Challenge 45: Azure Document Intelligence — Prebuilt Models

Estimated Time

45-60 min | Cost: ~$1.00 (Document Intelligence S0 tier + transactions) | Domain: Knowledge Mining & Extraction (15-20%)

Exam skills covered

Skill	Weight
Provision Azure AI Document Intelligence	High
Use prebuilt models to extract data from documents	High
Select the appropriate prebuilt model for a scenario	High
Handle confidence scores and extracted fields	Medium
Use the layout model for structure extraction	Medium

Overview

Azure AI Document Intelligence (formerly Form Recognizer) uses machine learning to extract structured data from documents. Prebuilt models are pre-trained for common document types:

Model	Use case	Key fields extracted
`prebuilt-invoice`	Invoices	VendorName, InvoiceTotal, DueDate, LineItems
`prebuilt-receipt`	Receipts	MerchantName, Total, TransactionDate, Items
`prebuilt-idDocument`	IDs/Passports	FirstName, LastName, DateOfBirth, DocumentNumber
`prebuilt-businessCard`	Business cards	ContactNames, Emails, PhoneNumbers
`prebuilt-tax.us.w2`	US W-2 forms	Employee, Employer, WagesTips, FederalIncomeTax
`prebuilt-layout`	Any document	Pages, Tables, Paragraphs, SelectionMarks
`prebuilt-read`	Any document	Text lines, words, languages

Prerequisites

Azure subscription with Contributor role
Azure CLI 2.60+
Python 3.9+ with azure-ai-documentintelligence>=1.0.0
.NET 8 with Azure.AI.DocumentIntelligence
Sample documents (invoice PDF, receipt image)

Implementation

Task 1: Provision Azure Document Intelligence

RG="rg-ai102-docintell"
LOCATION="eastus"
DOC_INTEL="docintell-ai102-$(openssl rand -hex 4)"
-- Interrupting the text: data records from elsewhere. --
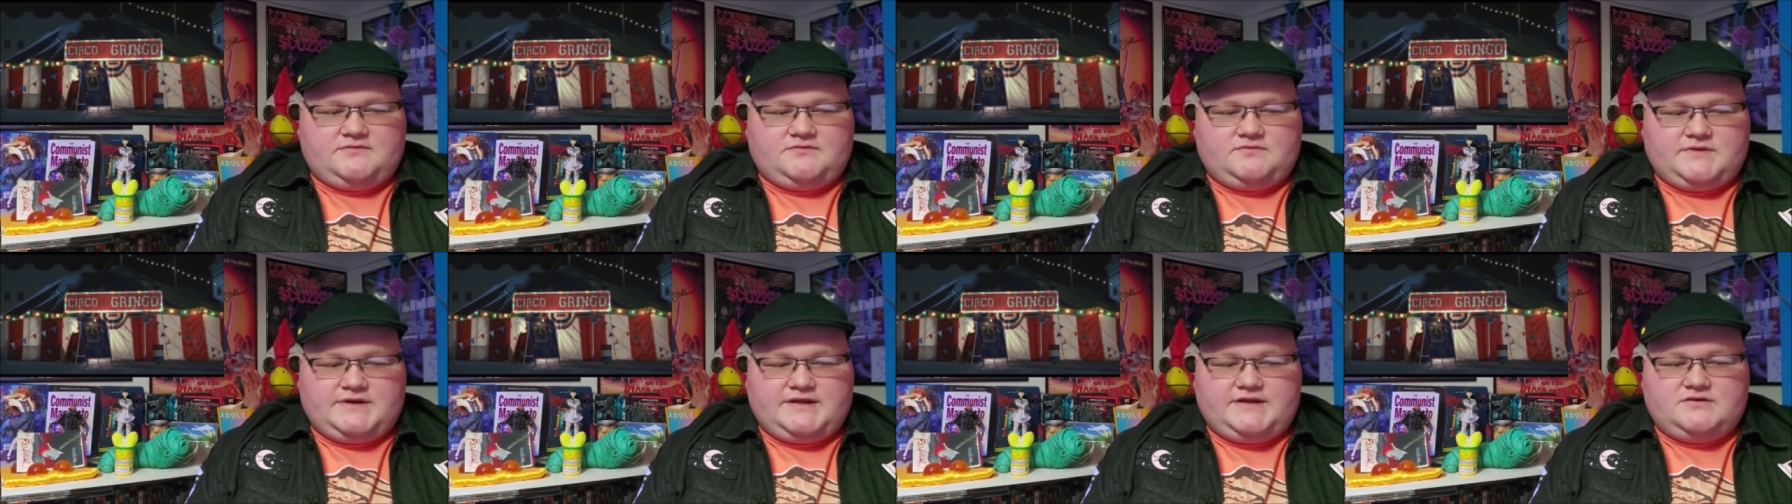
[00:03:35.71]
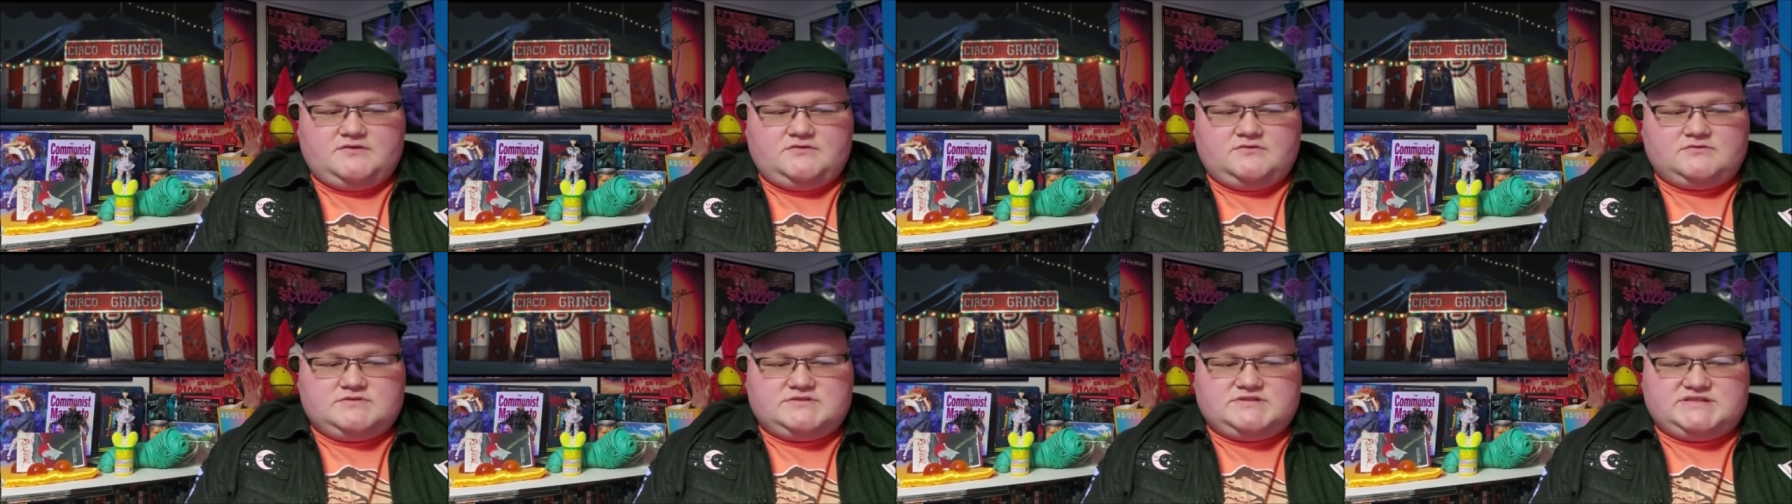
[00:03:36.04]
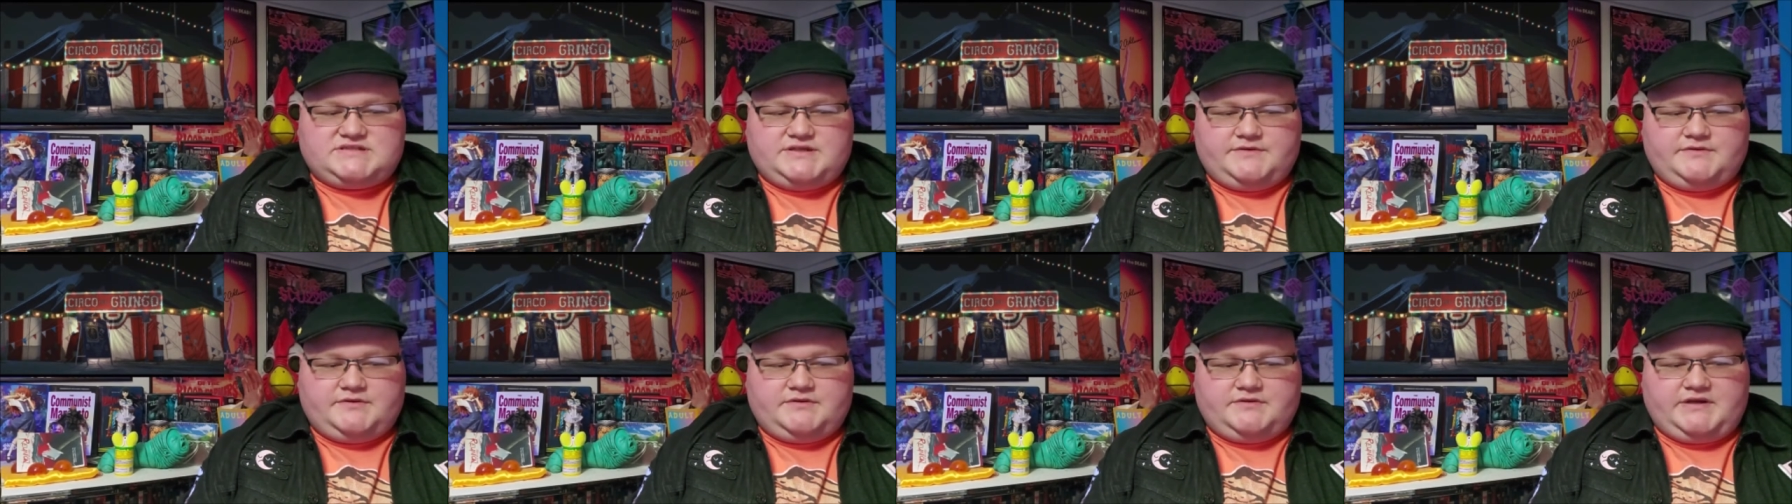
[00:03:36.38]
real
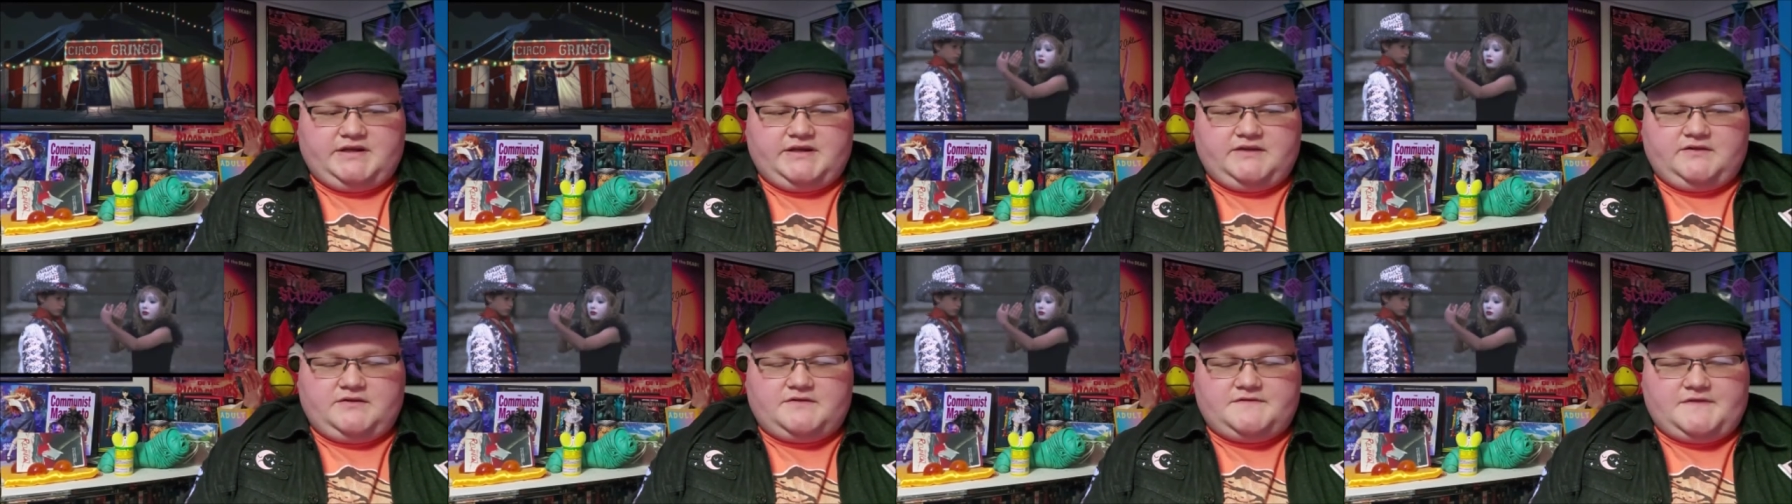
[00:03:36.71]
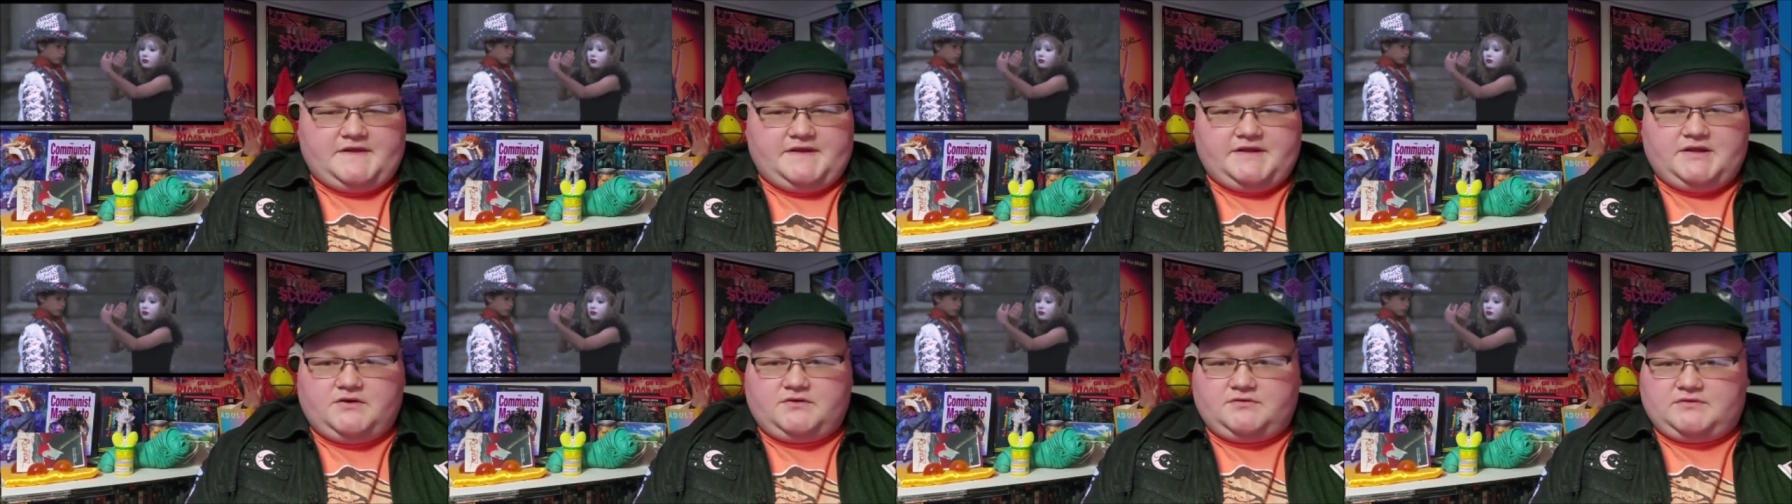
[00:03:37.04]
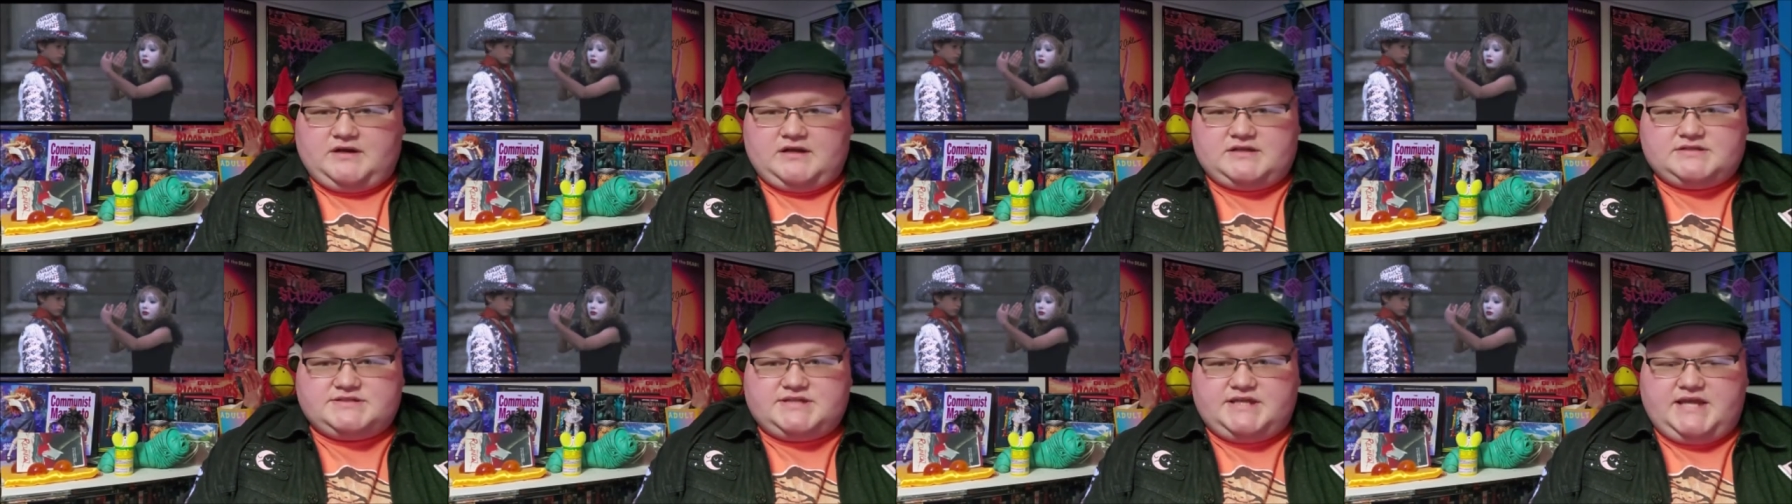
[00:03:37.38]
serial killer that
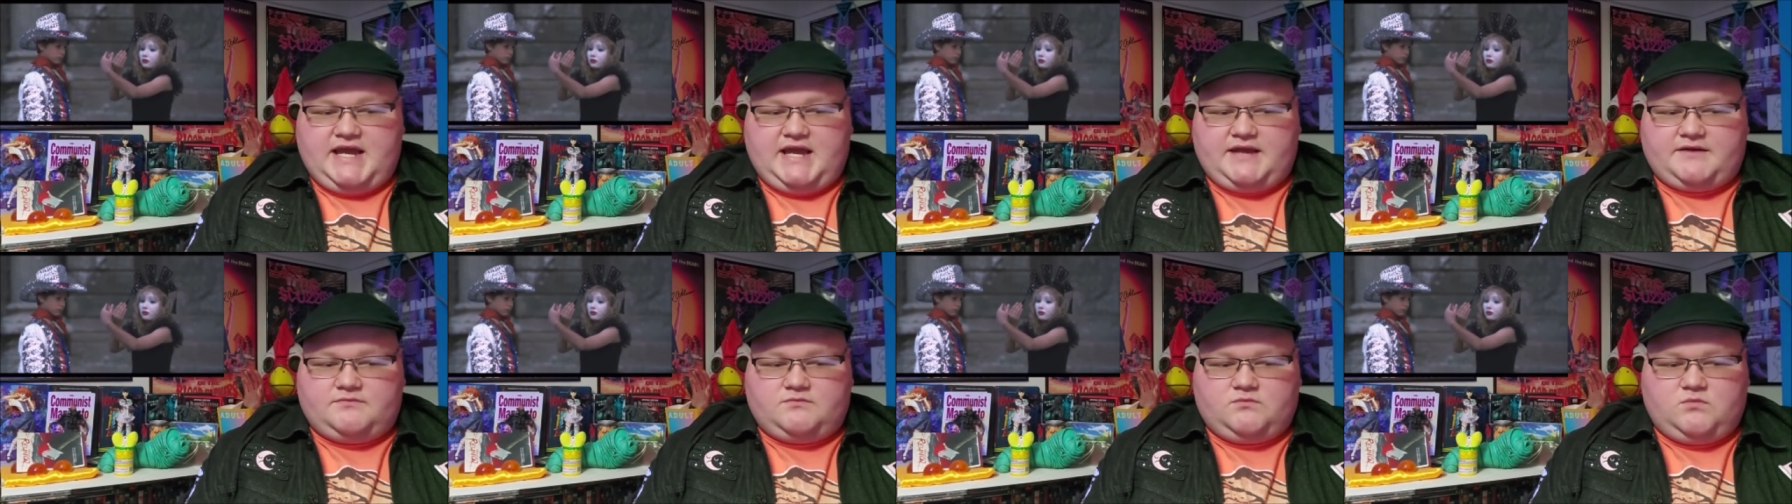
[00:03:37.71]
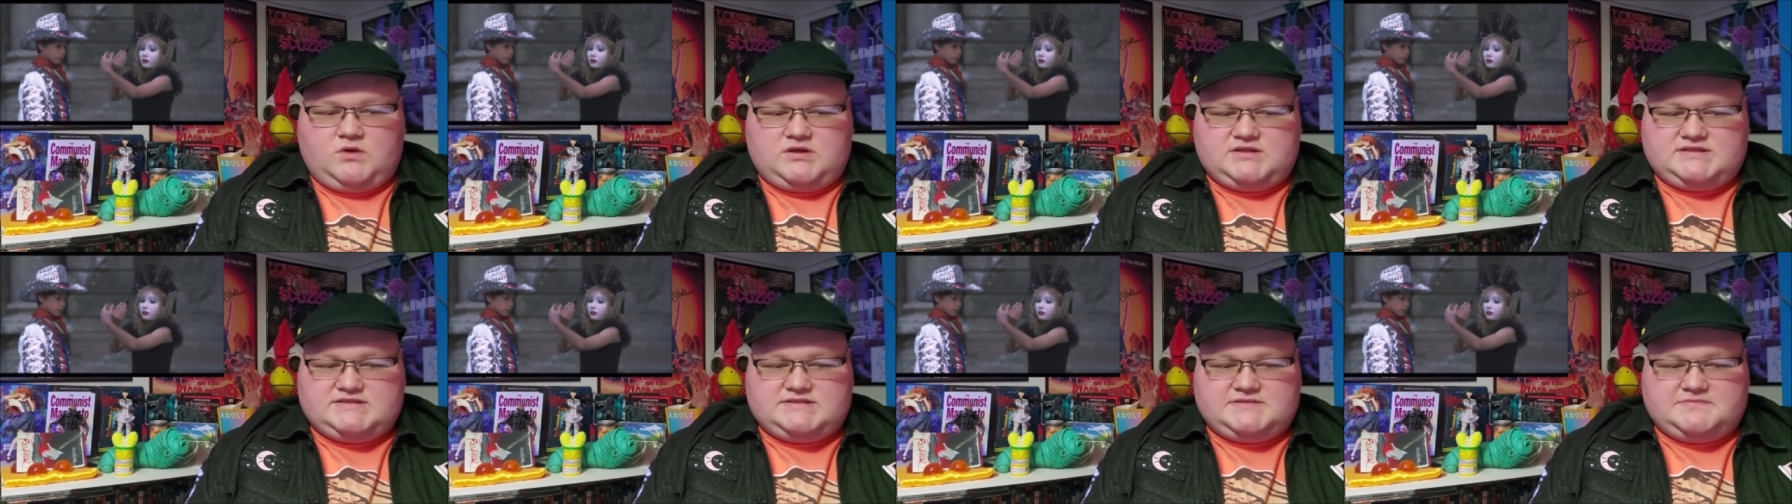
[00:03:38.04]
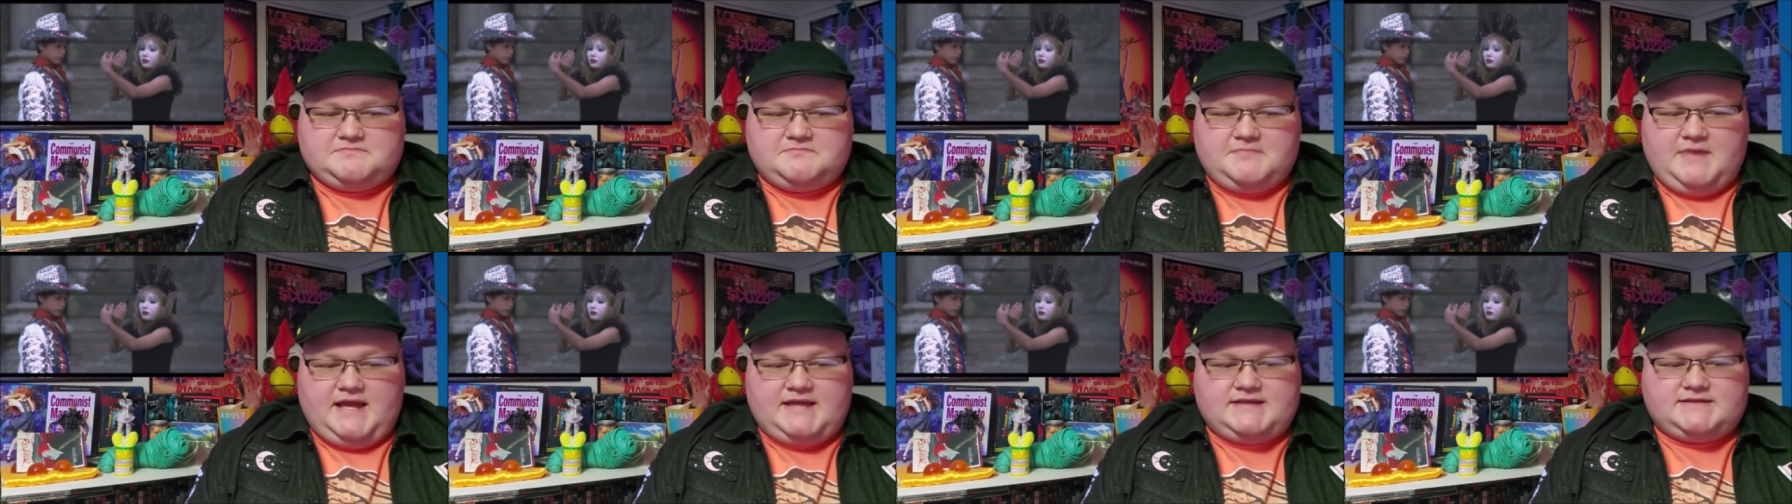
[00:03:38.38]
Jodorowsky had once
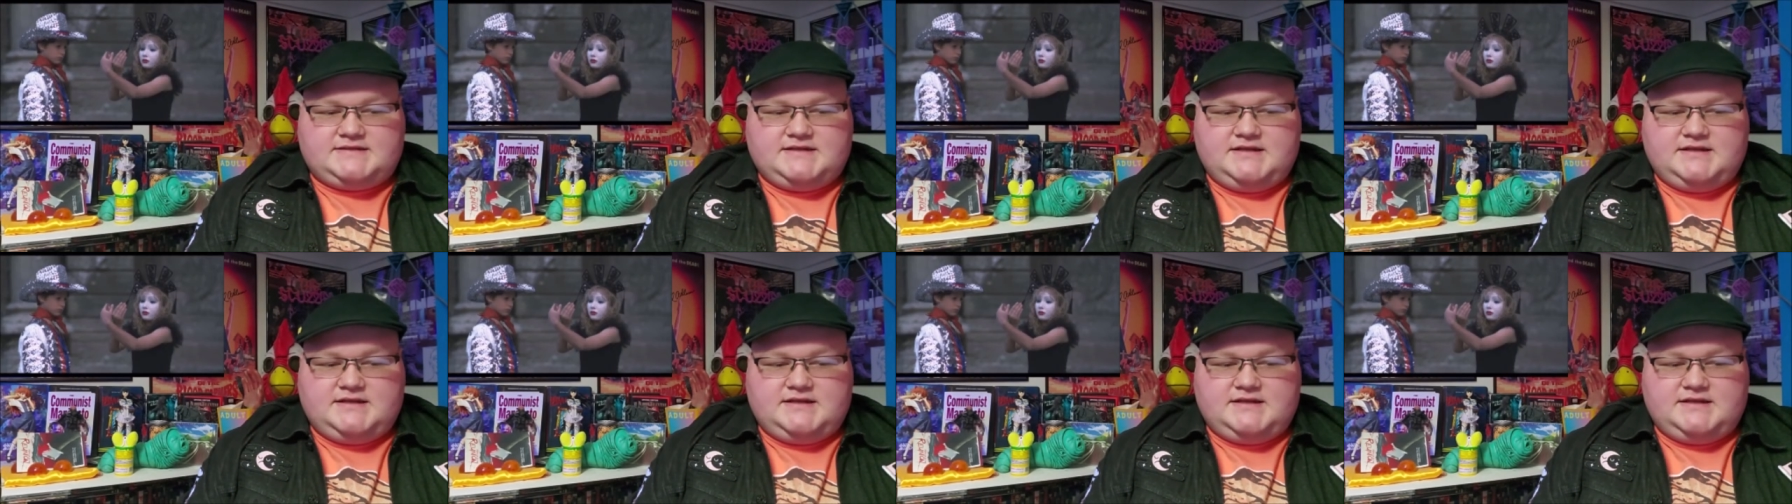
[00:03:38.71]
met,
az group create --name $RG --location $LOCATION

# Create Document Intelligence resource
az cognitiveservices account create \
  --name $DOC_INTEL \
  --resource-group $RG \
  --location $LOCATION \
  --kind FormRecognizer \
  --sku S0 \
  --yes

# Get endpoint and key
DOC_ENDPOINT=$(az cognitiveservices account show \
  --name $DOC_INTEL --resource-group $RG \
  --query "properties.endpoint" -o tsv)

DOC_KEY=$(az cognitiveservices account keys list \
  --name $DOC_INTEL --resource-group $RG \
  --query "key1" -o tsv)

echo "Endpoint: $DOC_ENDPOINT"

Task 2: Analyze an invoice with prebuilt model

Python SDK
C# SDK
REST API

from azure.core.credentials import AzureKeyCredential
from azure.ai.documentintelligence import DocumentIntelligenceClient
from azure.ai.documentintelligence.models import AnalyzeDocumentRequest

credential = AzureKeyCredential(DOC_KEY)
client = DocumentIntelligenceClient(endpoint=DOC_ENDPOINT, credential=credential)

# Analyze invoice from URL
invoice_url = "https://raw.githubusercontent.com/Azure/azure-sdk-for-python/main/sdk/documentintelligence/azure-ai-documentintelligence/samples/sample_forms/forms/Invoice_1.pdf"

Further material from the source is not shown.